• _Activity_: Once you find the line below that has "[8:36.70-8:37.70]", output it and every line after it exactly, stopping after the line that has "[8:52.70-8:53.20]", with no pictures.

• _Exercise inputs_:
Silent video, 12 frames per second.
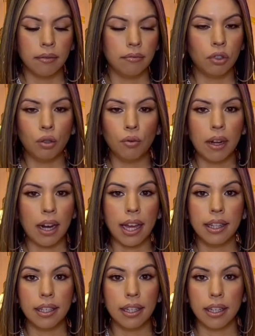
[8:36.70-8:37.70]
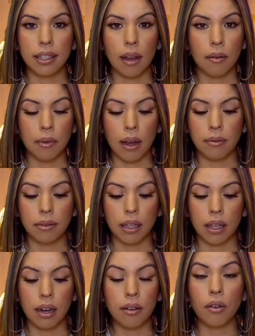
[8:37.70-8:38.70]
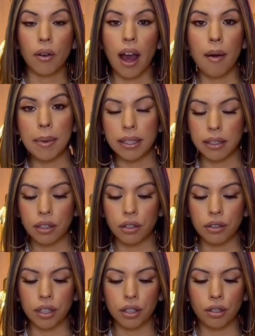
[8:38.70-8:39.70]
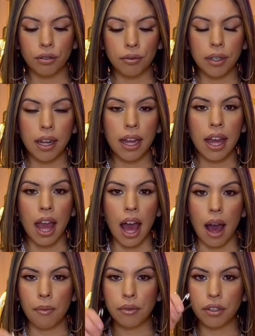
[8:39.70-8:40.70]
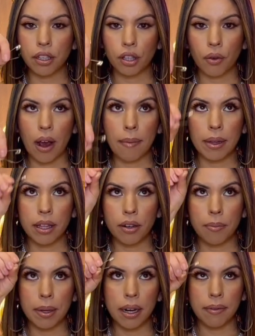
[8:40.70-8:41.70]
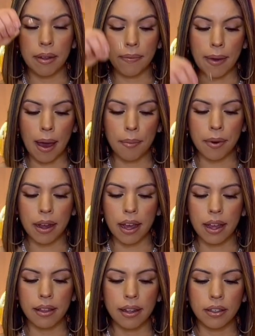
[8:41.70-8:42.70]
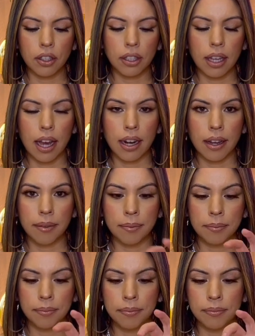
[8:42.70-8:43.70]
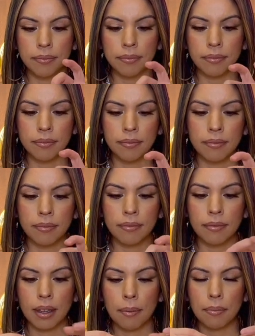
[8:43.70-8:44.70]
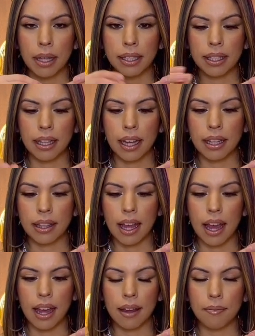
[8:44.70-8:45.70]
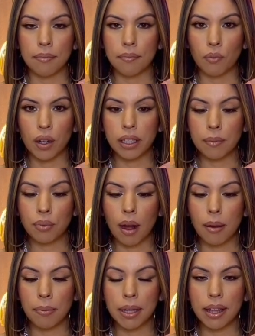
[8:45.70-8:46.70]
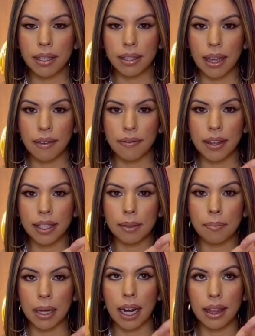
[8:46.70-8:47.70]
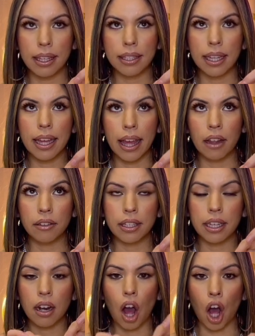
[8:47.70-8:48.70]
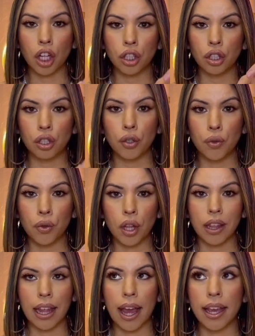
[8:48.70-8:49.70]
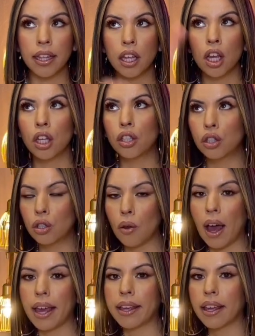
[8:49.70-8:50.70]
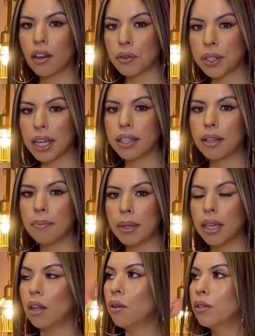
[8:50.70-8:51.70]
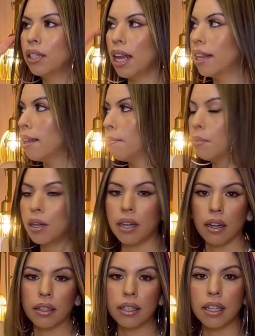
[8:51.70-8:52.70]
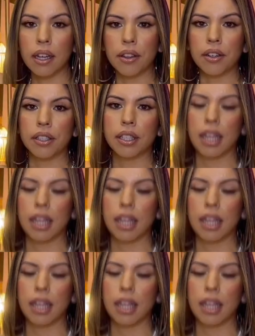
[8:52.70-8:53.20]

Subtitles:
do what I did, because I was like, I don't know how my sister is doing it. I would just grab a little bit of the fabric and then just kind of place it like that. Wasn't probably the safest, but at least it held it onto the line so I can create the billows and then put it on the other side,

==

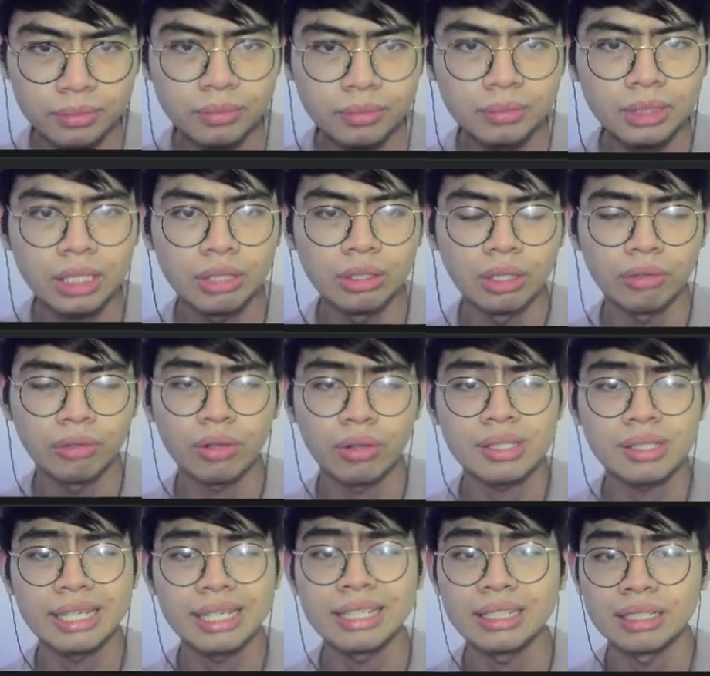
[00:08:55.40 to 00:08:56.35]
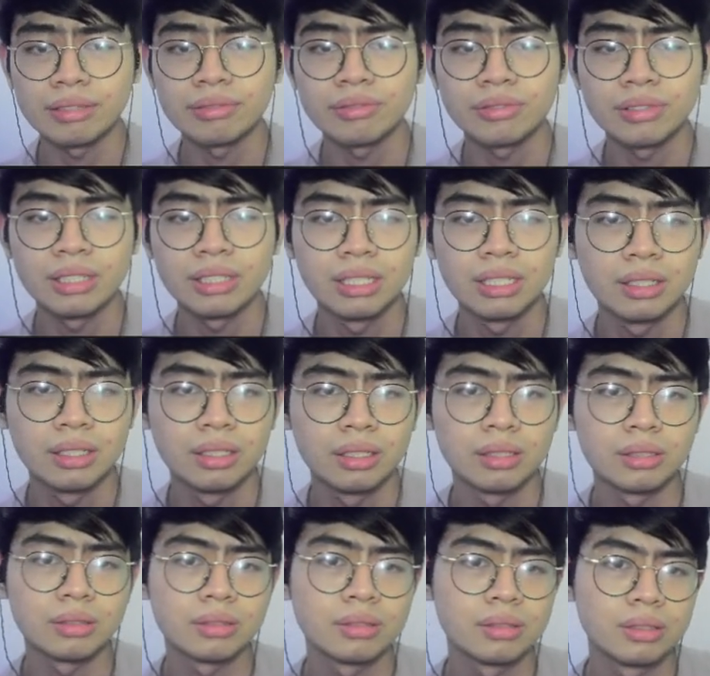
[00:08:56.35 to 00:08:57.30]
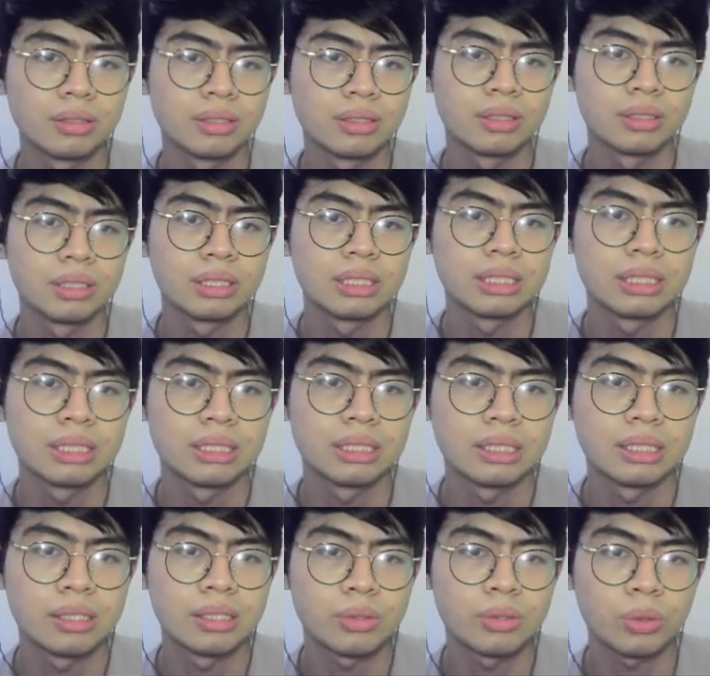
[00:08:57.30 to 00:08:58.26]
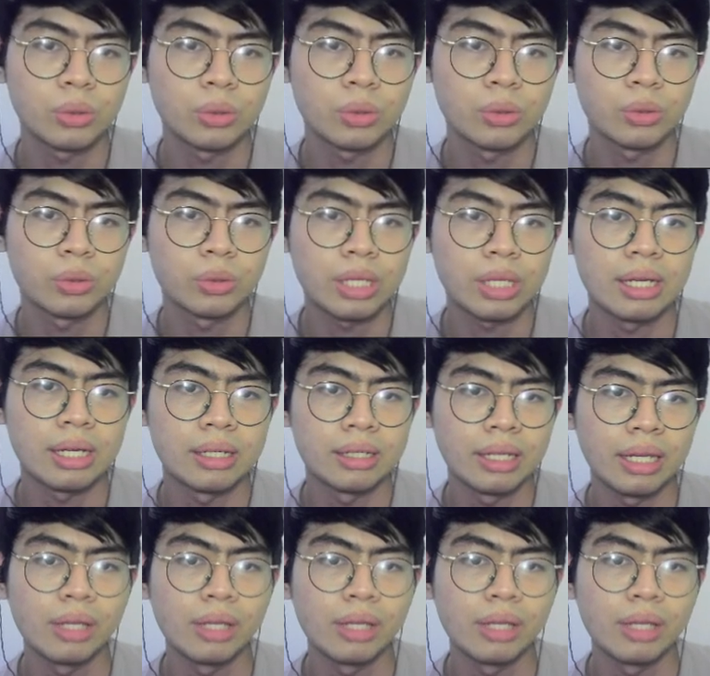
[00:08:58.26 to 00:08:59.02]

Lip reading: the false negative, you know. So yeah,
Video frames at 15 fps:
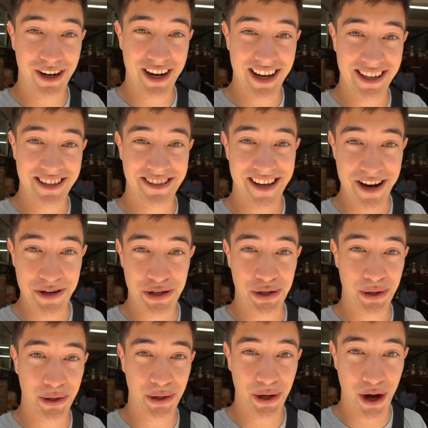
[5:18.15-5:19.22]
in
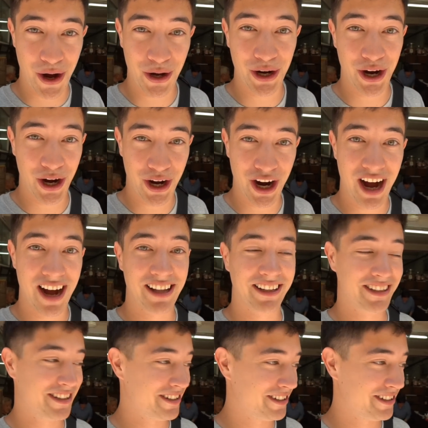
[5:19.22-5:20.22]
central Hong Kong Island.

==

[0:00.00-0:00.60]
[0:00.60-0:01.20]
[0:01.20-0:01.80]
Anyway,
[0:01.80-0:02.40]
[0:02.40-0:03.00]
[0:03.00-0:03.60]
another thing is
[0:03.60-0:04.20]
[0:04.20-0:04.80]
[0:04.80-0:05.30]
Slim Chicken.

• _Output for this task_:
[8:36.70-8:37.70]
[8:37.70-8:38.70]
[8:38.70-8:39.70]
[8:39.70-8:40.70]
[8:40.70-8:41.70]
[8:41.70-8:42.70]
[8:42.70-8:43.70]
[8:43.70-8:44.70]
[8:44.70-8:45.70]
[8:45.70-8:46.70]
[8:46.70-8:47.70]
[8:47.70-8:48.70]
[8:48.70-8:49.70]
[8:49.70-8:50.70]
[8:50.70-8:51.70]
[8:51.70-8:52.70]
[8:52.70-8:53.20]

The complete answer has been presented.